→ **Task item**: All of the data that follows should be retyped exactly, please, except the pictures.

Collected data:
_ _ _
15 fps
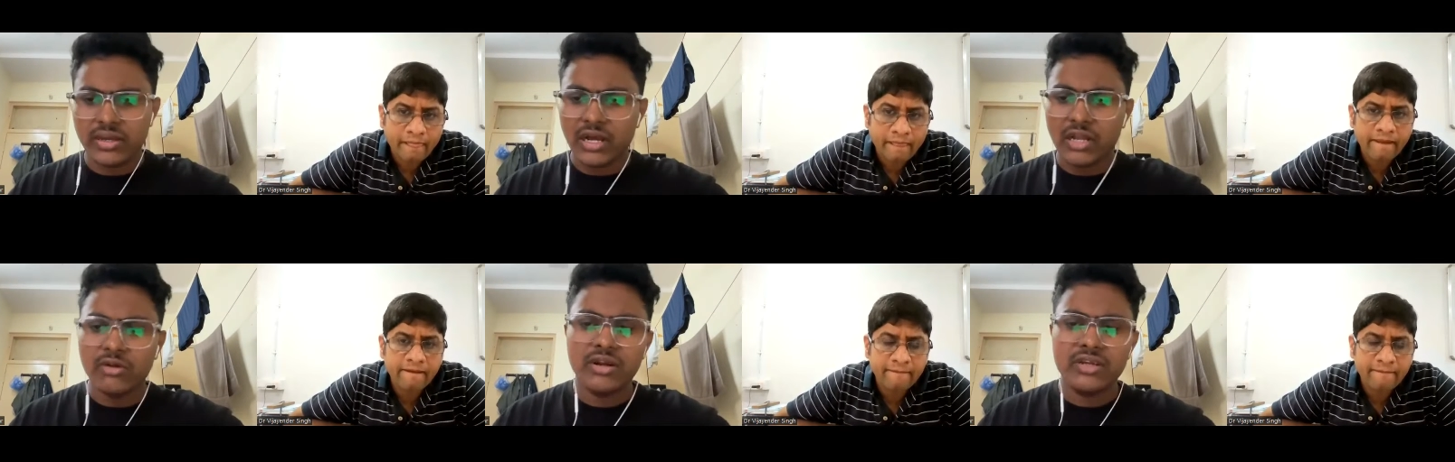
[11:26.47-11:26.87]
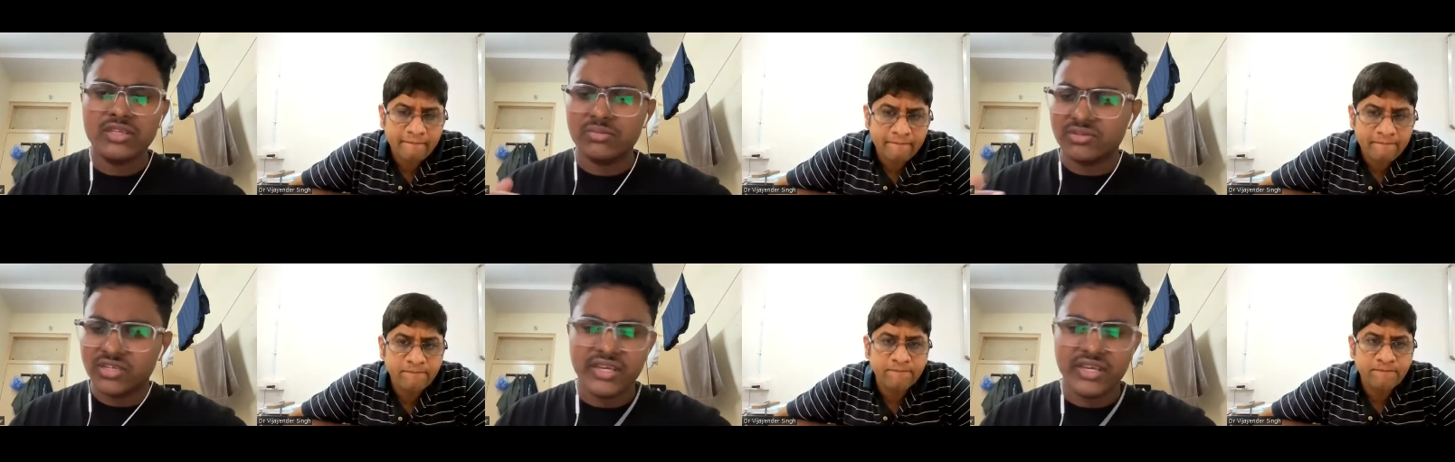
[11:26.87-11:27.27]

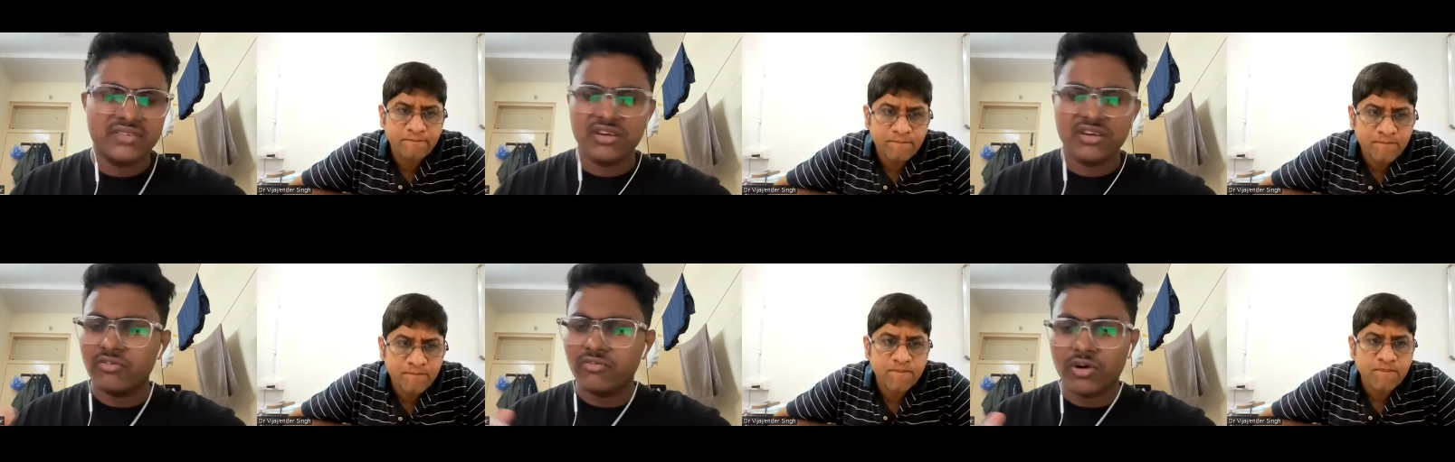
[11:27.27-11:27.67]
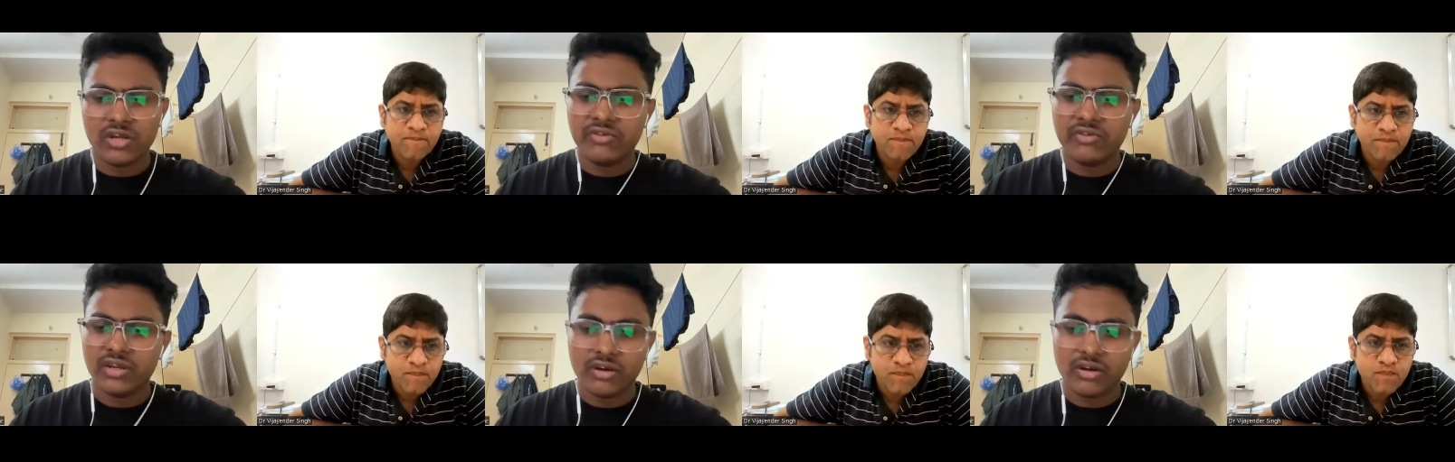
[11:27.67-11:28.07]
Speaker 1: algorithms, DSA, or
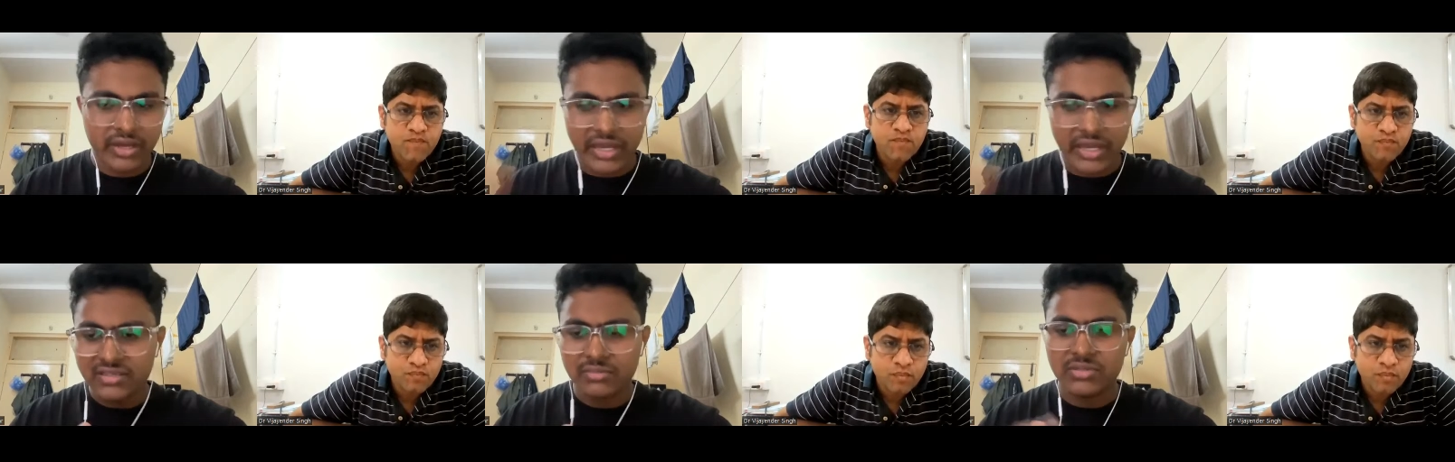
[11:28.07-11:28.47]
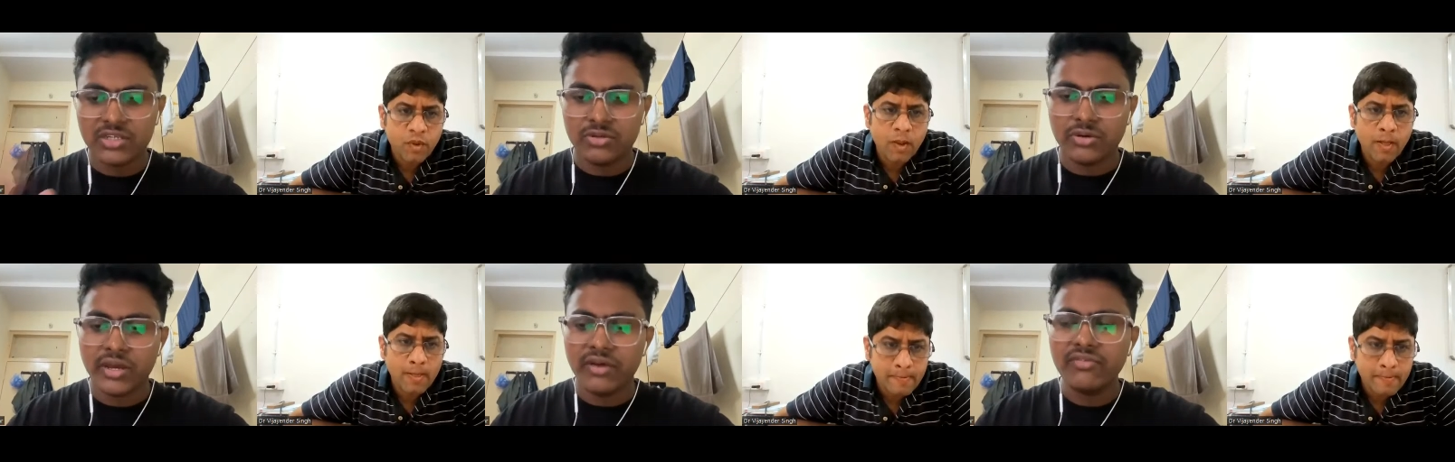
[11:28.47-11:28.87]
whatever, or any
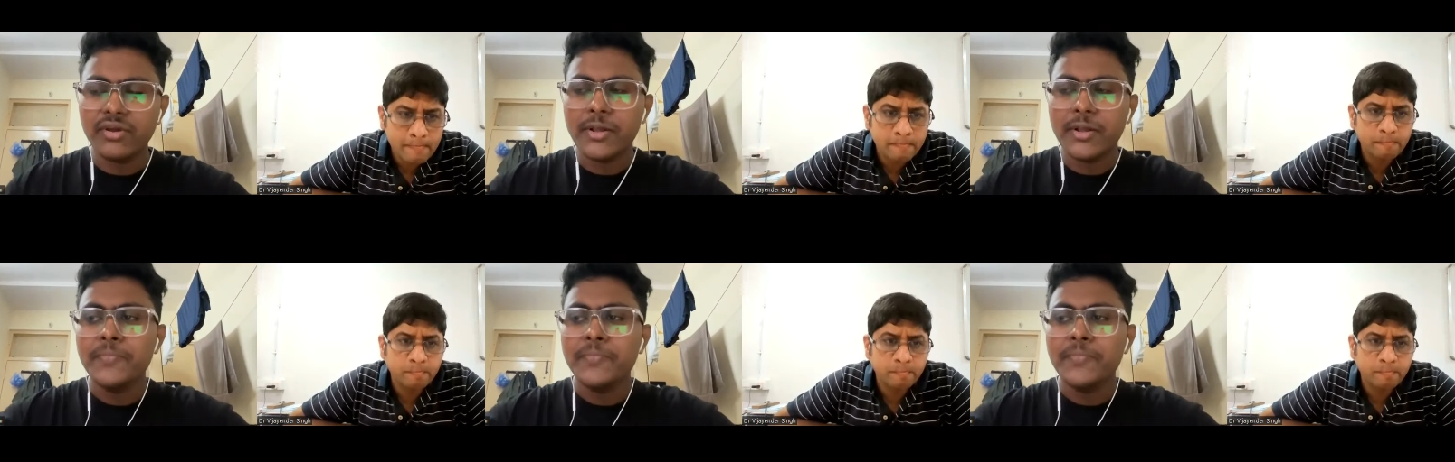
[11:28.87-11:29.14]
subject you have.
_ _ _
→ **Your solution**:
15 fps
[11:26.47-11:26.87]
[11:26.87-11:27.27]

[11:27.27-11:27.67]
[11:27.67-11:28.07]
Speaker 1: algorithms, DSA, or
[11:28.07-11:28.47]
[11:28.47-11:28.87]
whatever, or any
[11:28.87-11:29.14]
subject you have.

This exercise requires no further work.